The decision to bail out banks en masse in 2009 was widely adopted yet far from uncontroversial. Research from UCL explores whether AI can help governments to decide whether to bail out a bank in crisis or not.
The researchers developed an AI tool that assesses whether such an approach will yield a good return for taxpayers, while also providing a recommendation for the level of investment in the bank and whether a bailout is a good idea or not.
Bailed out
The tool was tested using data from the European Banking Authority, with 35 distinct financial institutions assessed according to their importance to the global financial system.
“Government bank bailouts are complex decisions that have financial, social and political implications,” the authors explain. “We believe the AI approach we have developed can be an important tool for governments, helping officials assess specifically financial implications—this means checking if a bailout is in the best interest of taxpayers, or whether it would be better value for money to let the bank fail.”
Bailing out a bank incurs short-term costs because the government investment inevitably increases the equity in the bank and therefore reduces its risk of defaulting. This short-term cost is justified to the taxpayer because the long-term costs of bank defaults would be more harmful.
Smarter decision making
They showed in one case study that a government bailout would only be the right course of action if the ultimate stakes taken were greater than a critical threshold value. If the percentage loss went above this threshold then the optimal policy would change dramatically.
The research also showed that bailouts tend to be more effective when the network is in a greater state of distress and the crisis was going on for longer. It was also the right course of action when banks were heavily exposed to each other.

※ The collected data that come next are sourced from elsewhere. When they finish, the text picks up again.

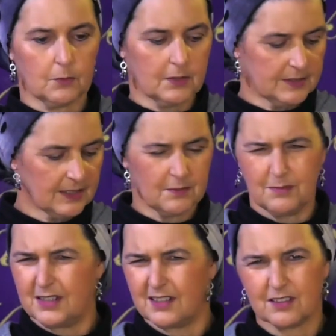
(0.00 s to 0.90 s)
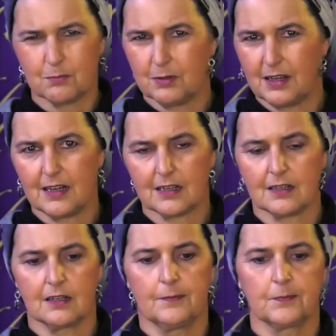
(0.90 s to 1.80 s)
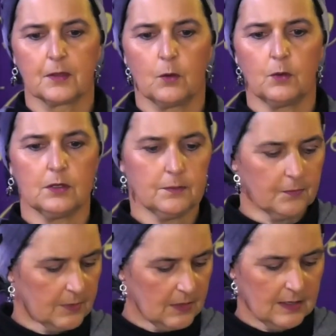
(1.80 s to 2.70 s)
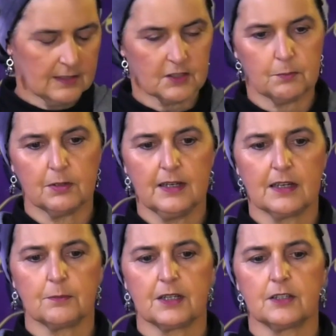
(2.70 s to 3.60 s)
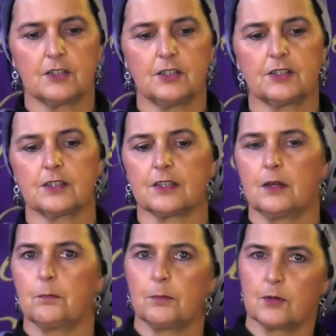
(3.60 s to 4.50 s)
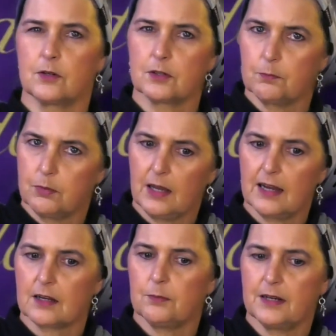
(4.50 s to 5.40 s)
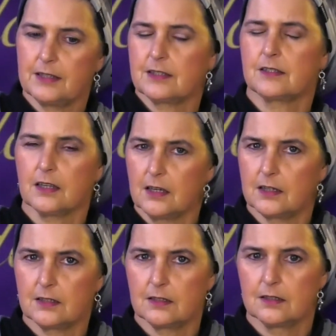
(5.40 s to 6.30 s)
What does it mean it's black? Well, it's black because she says, I'm burned black by the sun.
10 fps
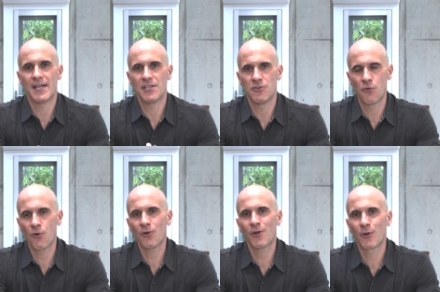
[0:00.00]
that
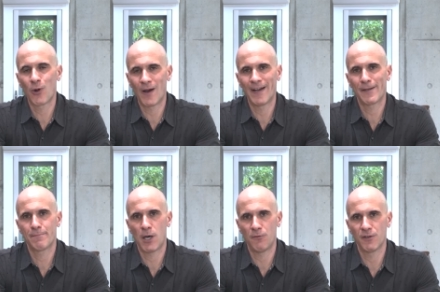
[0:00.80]
your
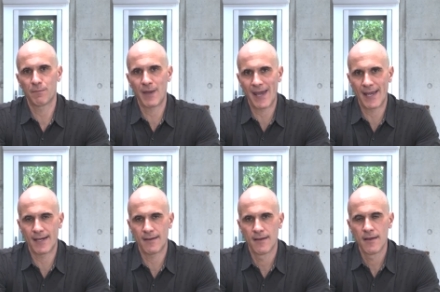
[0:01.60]
chronic pelvic
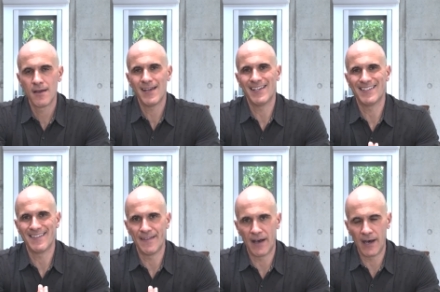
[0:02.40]
pain
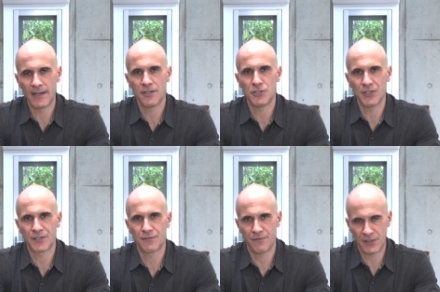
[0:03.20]
is not
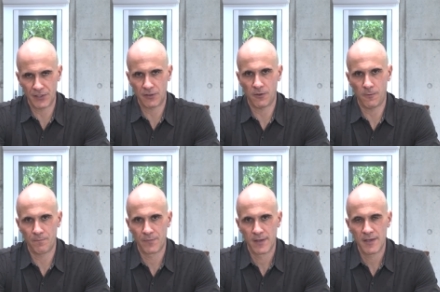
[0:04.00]
just physical.
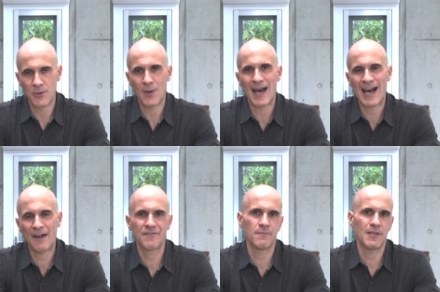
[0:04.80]
You
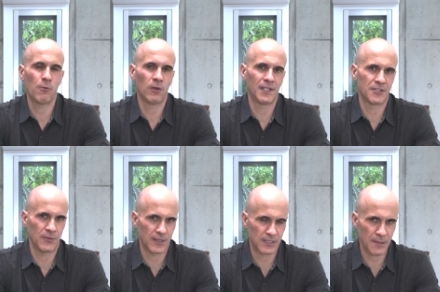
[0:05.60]
have to be willing
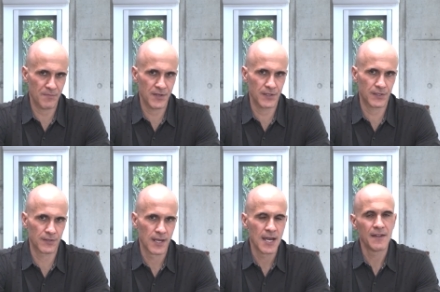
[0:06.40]
to accept
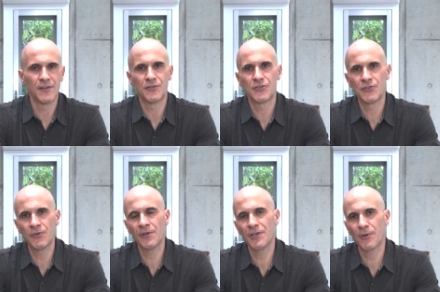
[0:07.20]
this. The
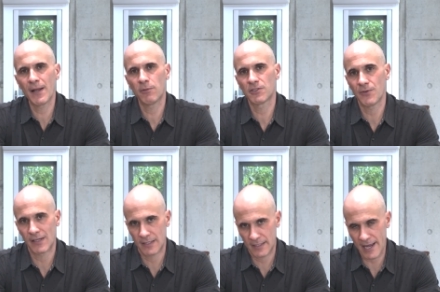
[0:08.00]
sooner you're able to
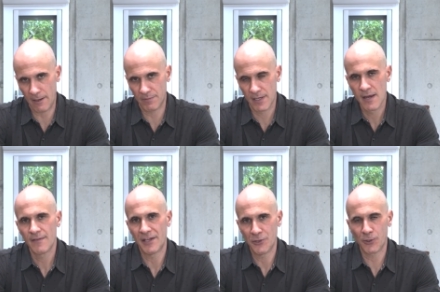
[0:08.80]
accept
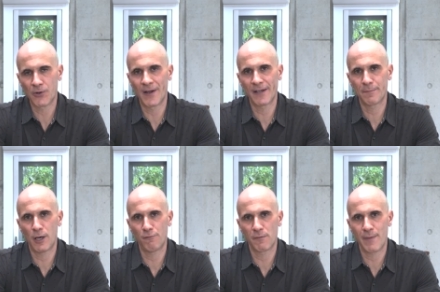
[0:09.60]
that your chronic
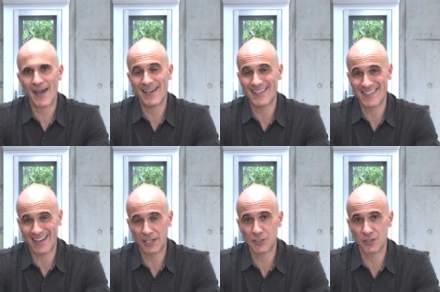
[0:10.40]
pelvic pain is
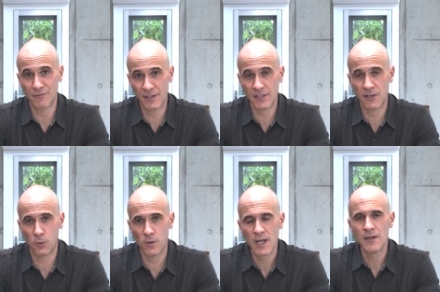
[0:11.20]
not just
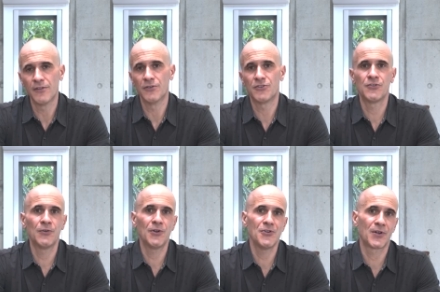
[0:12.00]
physical, the
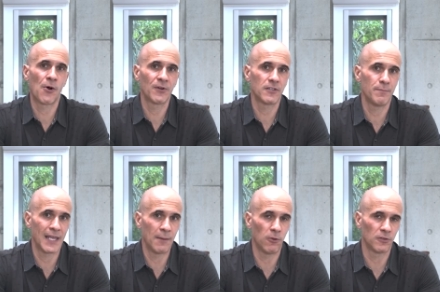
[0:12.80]
sooner you're going to
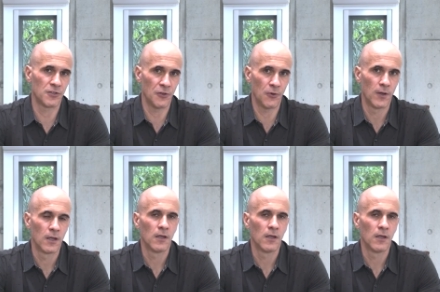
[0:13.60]
be able to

The researchers also found that, once a bank had received a bailout, the best strategy for taxpayers was if the government continued to invest in that bank to prevent default. This could lead to a lack of incentive for the rescued bank to guard against risk, potentially increasing risk-taking.
They hope that their tool can be not only be useful in determining the best course of action going forward, but also to assess whether previous actions were right or not.
“Governments and banking authorities can also use our approach to retrospectively review past crises and gain valuable learnings to inform future actions,” they conclude. “One could, for example, review the UK government bailout of the Royal Bank of Scotland (RBS) during the financial crisis of 2007-9 and reflect on how this could potentially be improved (from a financial standpoint) in the future in order to primarily benefit taxpayers.”